The Problem with Depth!

This was the time when after the success of AlexNet on ImageNet data, people started building deeper and deeper network and every time someone managed to build a big network, accuracy on Imagenet data was increased a bit. But this happiness didn’t last long and there was a bottleneck while creating a more deeper network.

As you can increase the depth of neural network, you can make it better in term of generalization and you can reach lower training loss but optimizing this network was hard. Problem of vanishing/exploding gradients, which hamper convergence from beginning, though it was addressed by introducing batch normalization (in paper they called as normalized initialization and intermediate normalization). When deeper networks are able to start converging, a degradation problem has been exposed: with the network depth increasing, accuracy gets saturated (which might be unsurprising) and then degrades rapidly. Unexpectedly, such degradation is not caused by overfitting, and adding more layers to a suitably deep model leads to higher training error as observerd that a 20 layer deep network was better in term of test and train accuracy than its 56 layre counterpart.
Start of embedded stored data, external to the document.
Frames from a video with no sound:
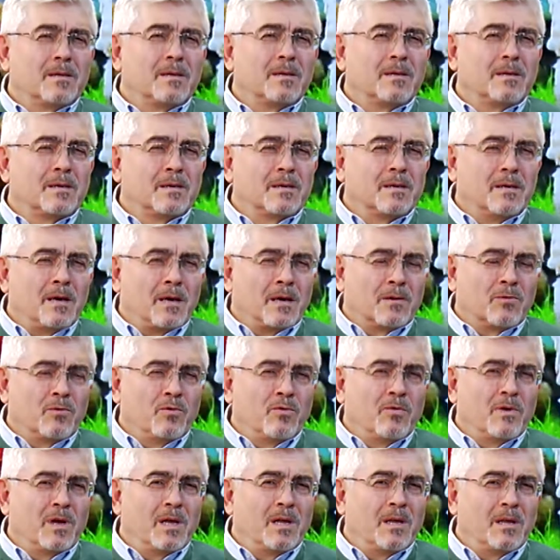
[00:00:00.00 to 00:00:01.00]
gıda
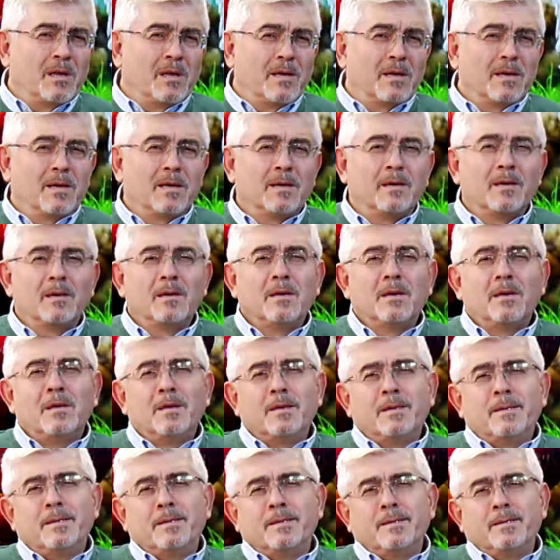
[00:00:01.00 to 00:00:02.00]
güvenliği, e,
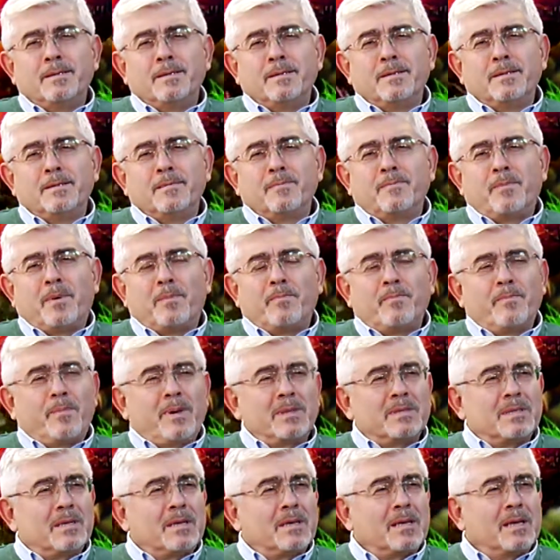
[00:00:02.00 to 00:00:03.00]

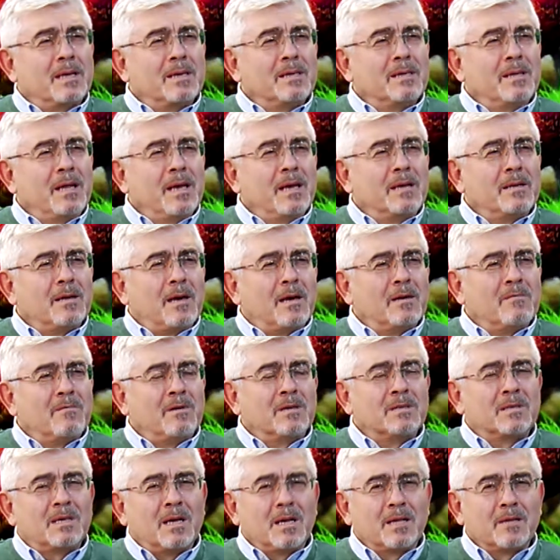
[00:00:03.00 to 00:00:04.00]
pazara inen
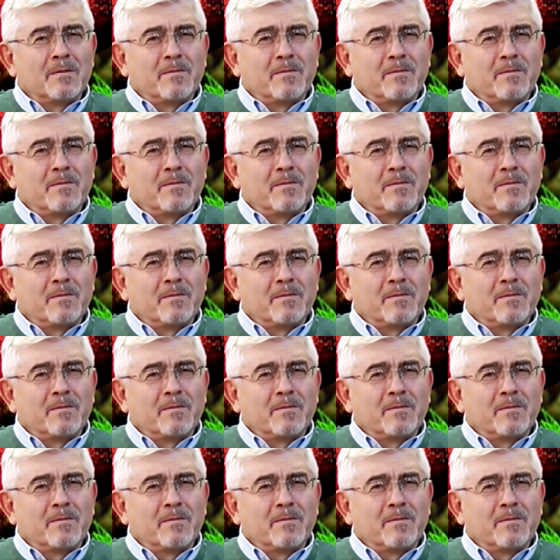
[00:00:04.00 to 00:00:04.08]
hayvansal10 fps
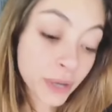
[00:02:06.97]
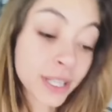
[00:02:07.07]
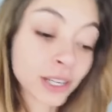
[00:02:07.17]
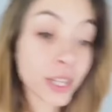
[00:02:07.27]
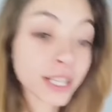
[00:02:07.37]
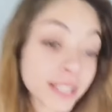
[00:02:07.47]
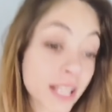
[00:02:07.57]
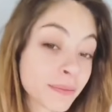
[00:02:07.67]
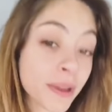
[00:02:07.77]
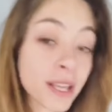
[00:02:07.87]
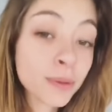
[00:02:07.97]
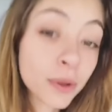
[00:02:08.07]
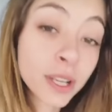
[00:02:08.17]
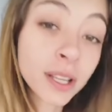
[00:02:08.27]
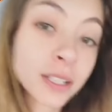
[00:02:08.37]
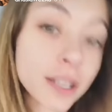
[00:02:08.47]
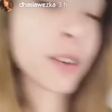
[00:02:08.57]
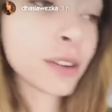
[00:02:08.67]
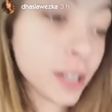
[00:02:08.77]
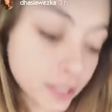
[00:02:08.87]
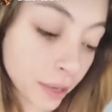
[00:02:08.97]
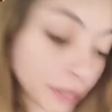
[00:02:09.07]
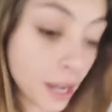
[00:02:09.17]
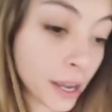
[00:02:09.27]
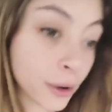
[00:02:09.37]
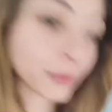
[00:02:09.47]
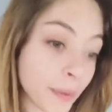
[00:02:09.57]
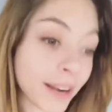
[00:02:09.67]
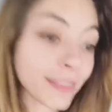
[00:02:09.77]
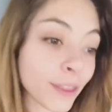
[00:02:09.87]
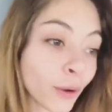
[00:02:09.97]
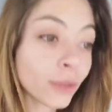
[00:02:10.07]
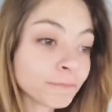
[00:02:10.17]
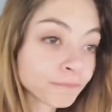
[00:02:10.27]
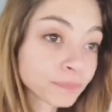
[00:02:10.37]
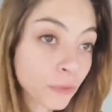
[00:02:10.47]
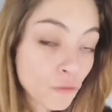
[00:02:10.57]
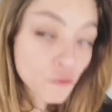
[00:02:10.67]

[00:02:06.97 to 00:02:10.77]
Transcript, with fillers: y pues en noticias más bonitas que no les había compartido,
The result of CIFAR-10 data has been shown in this picture.

Solution came as Identity mapping

The degradation (of training accuracy) indicates that not all systems are similarly easy to optimize. Let us consider a shallower architecture and its deeper counterpart that adds more layers onto it. There exists a solution by construction to the deeper model: the added layers are identity mapping, and the other layers are copied from the learned shallower model. The existence of this constructed solution indicates that a deeper model should produce no higher training error than its shallower counterpart. But experiments show that our current solvers on hand are unable to find solutions that are comparably good or better than the constructed solution (or unable to do so in feasible time).